# WHAT TO DO
Every entry must be transcribed exactly. Pictures are not part of the copy.

== Segment start ==

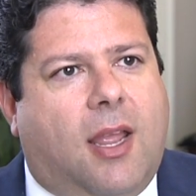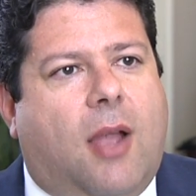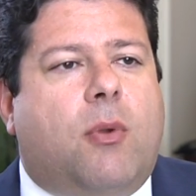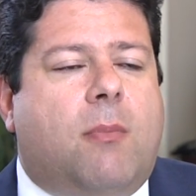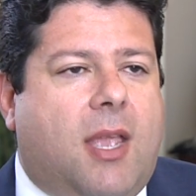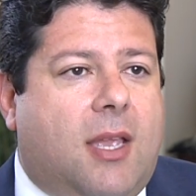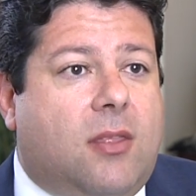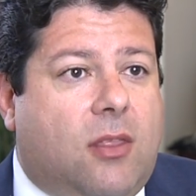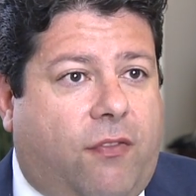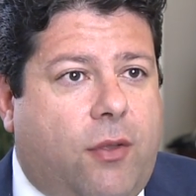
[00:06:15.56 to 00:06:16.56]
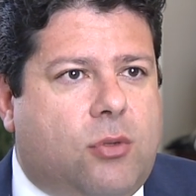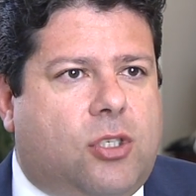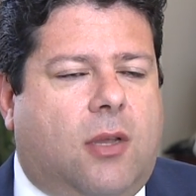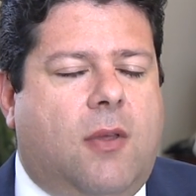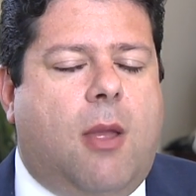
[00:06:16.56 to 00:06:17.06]
and we may in the
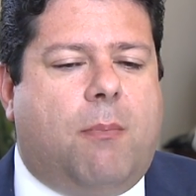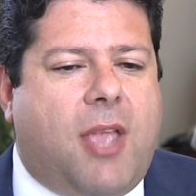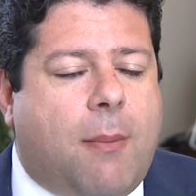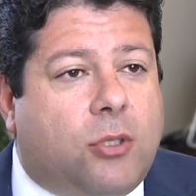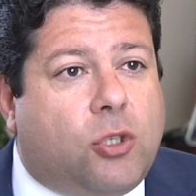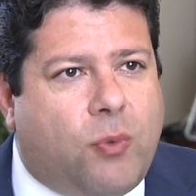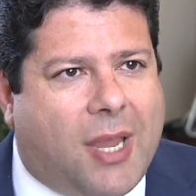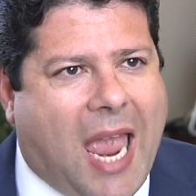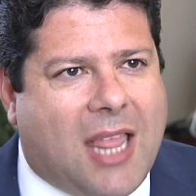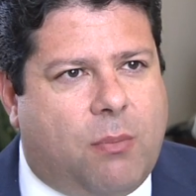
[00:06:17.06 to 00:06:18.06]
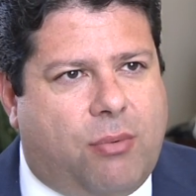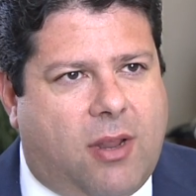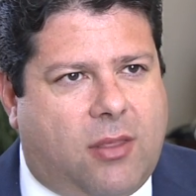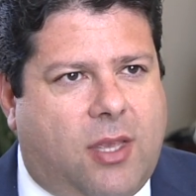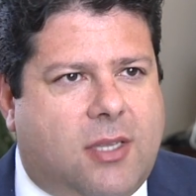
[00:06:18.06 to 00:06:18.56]
future be able to
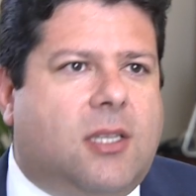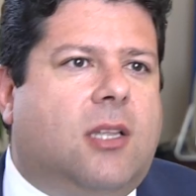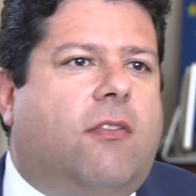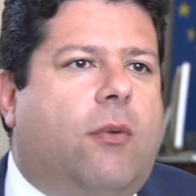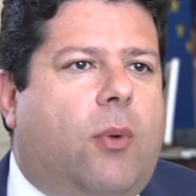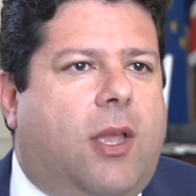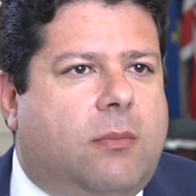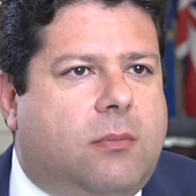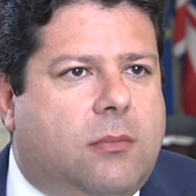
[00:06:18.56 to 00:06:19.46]
recalibrate things in a different way.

== Segment end ==

# OUTPUT
[00:06:15.56 to 00:06:16.56]
[00:06:16.56 to 00:06:17.06]
and we may in the
[00:06:17.06 to 00:06:18.06]
[00:06:18.06 to 00:06:18.56]
future be able to
[00:06:18.56 to 00:06:19.46]
recalibrate things in a different way.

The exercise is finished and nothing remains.